図15Aに示されるように、アクセストランジスタQ1は、ストレージキャパシタ(C1)に接続されたソース領域213Aと、DRAMチップのビットラインに接続されたドレイン領域213Bと、ゲート誘電体層209(たとえば、酸化物)と、(金属またはポリシリコンを含む)ゲート導電領域210Aと、誘電体ゲートキャップ214A(たとえば、酸化物/窒化物)と、ゲート導電領域210Aを取り囲むU字状のチャネル領域208Aとを含んでいる。別のアクセストランジスタQ2は、ストレージキャパシタ(C2)に接続されたソース領域213Cと、DRAMチップのビットラインに接続されたドレイン領域213Bと、ゲート誘電体層209(たとえば、酸化物)と、(金属またはポリシリコンを含む)ゲート導電領域210Bと、誘電体ゲートキャップ214B(たとえば、酸化物/窒化物)と、ゲート導電領域210Bを取り囲むU字状のチャネル領域208Bとを含んでいる。アクセストランジスタQ1およびアクセストランジスタQ2は、U溝トランジスタまたは埋め込みゲートトランジスタであり、基板201のウェル領域204内に形成され、そしてSTI領域202により囲まれ得る。
【0061】
なお、ソース領域213A、ドレイン領域213B、およびソース領域213Cは、
図15Bに示されるように、第1のリセス216A、第2のリセス216B、および第3のリセス216C内に(100)配向を備えた、露呈されたシリコン表面から選択的に成長させられ、且つ縦方向に成長させられ得る。
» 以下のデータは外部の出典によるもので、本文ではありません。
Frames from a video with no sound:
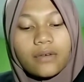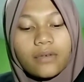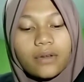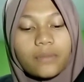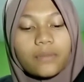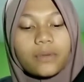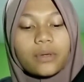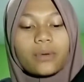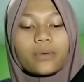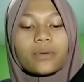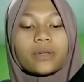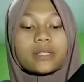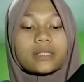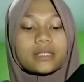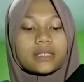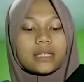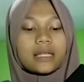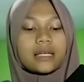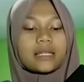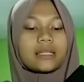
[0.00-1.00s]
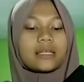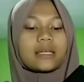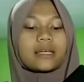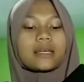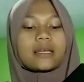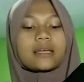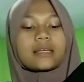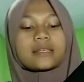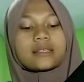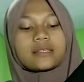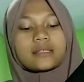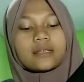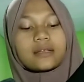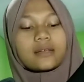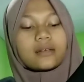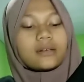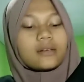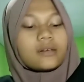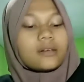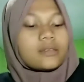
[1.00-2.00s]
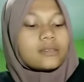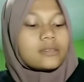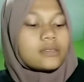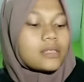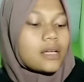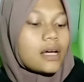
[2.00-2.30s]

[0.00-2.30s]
Cryptocurrency lending is aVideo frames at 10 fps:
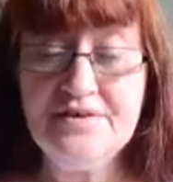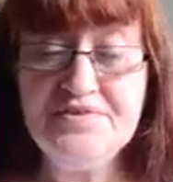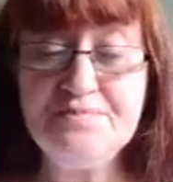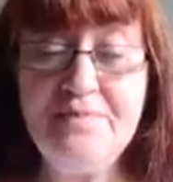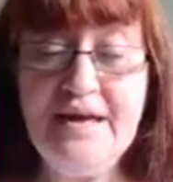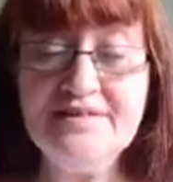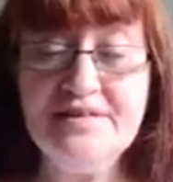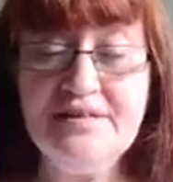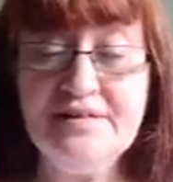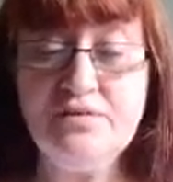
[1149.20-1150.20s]
Spend
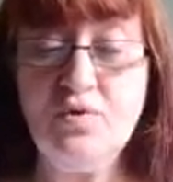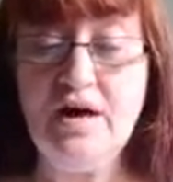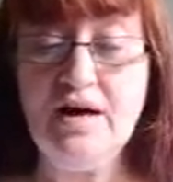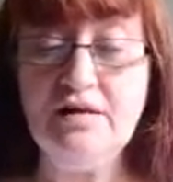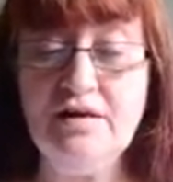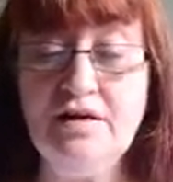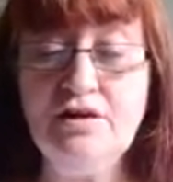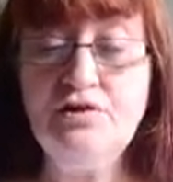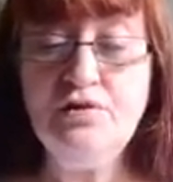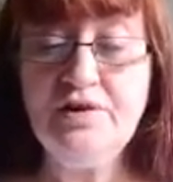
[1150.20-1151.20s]
a little while
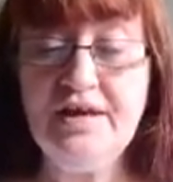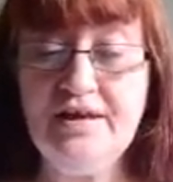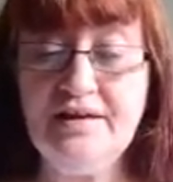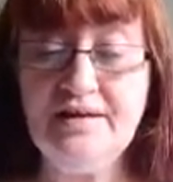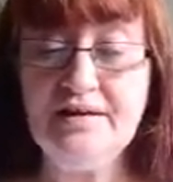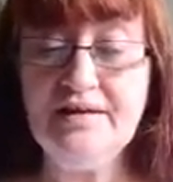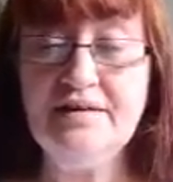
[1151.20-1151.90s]
looking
図15Aに示されるように、ソース領域213AはLDD領域217A、および高濃度にドーピングされた領域218Aを含んでいる場合があり、ドレイン領域213BはLDD領域217B、および高濃度にドーピングされた領域218Bを含んでいる場合があり、ソース領域213CはLDD領域217C、および高濃度にドーピングされた領域218Cを含んでいる場合がある。本発明のDRAMセル内のアクセストランジスタのソース/ドレイン領域は、(たとえば、選択エピタキシャル成長法または原子層堆積法により)縦方向に、(100)結晶面から直接成長させられ、それらの界面はチャネル領域とシームレスに形成される。さらに、ソース/ドレイン領域の形成中にイオン注入プロセスは存在せず、接合境界が画定および制御されるのを困難にし得る熱アニーリングプロセスは存在しない。
【0062】
要約すれば、DRAMチップの周辺回路/センスアンプ内のCMOS構造のプレーナトランジスタのソース/ドレイン領域は、横方向に、(110)結晶面から直接、成長させられるので、それらの界面は、ゲート長(Lgate)が正確に制御されるようにチャネル領域とシームレスに形成される。さらに、LDD(低濃度にドーピングされたドレイン)の面は、選択成長中のインサイチュドーピング手法(in-situ doping technique)により、トランジスタチャネルおよび基板本体いずれからも水平方向に成長させられ、上部シリコンから下方にソース/ドレイン領域内へのみ形成され得るイオン注入プロセス、ならびに、接合境界が画定および制御されるのを困難にし得る熱アニーリングプロセスは存在しない。イオン注入プロセスにより形成される従来のドーピングされた領域と違って、そうした選択的に成長させられる半導体領域(たとえば、ドーピングされていない領域、LDD領域、および高濃度にドーピングされた領域)は、半導体基板から独立している。
【0063】
本発明は、ゲート領域のエッジに対する、ソース/ドレインの境界エッジをより正確に画定することができ、および有効チャネル長(Leff)は、SCE、GIDL、および接合リーク電流を最小にするために良好に制御され得る。
【0064】
さらに、n+およびp+領域は、この新たに発明されたプレーナCMOS構造内の絶縁体により完全に分離されており、提案されたLISSは、NMOSおよびPMOSトランジスタ内の接合を隔てるためにシリコン基板内への絶縁距離を増加させ、接合間の表面距離が減少され得る。
【0065】
さらに、本発明では、ゲルマニウムまたは炭素原子などの種々の非シリコンドーパントをも含む高濃度にドーピングされた領域へのLDDのSEG形成は、応力を増加させてチャネル移動性を向上させる。ドーピング濃度プロファイルは、本発明による、ソース/ドレイン領域のSEG/ALD形成において制御可能であり、または調整可能である。
【0066】
装置および方法の数多くの修正および改変を、本発明の教示を維持しながら行い得ることを当業者は容易に気付くであろう。よって、上記開示は、添付された請求項の境界によってのみ限定されるものと解されるべきである。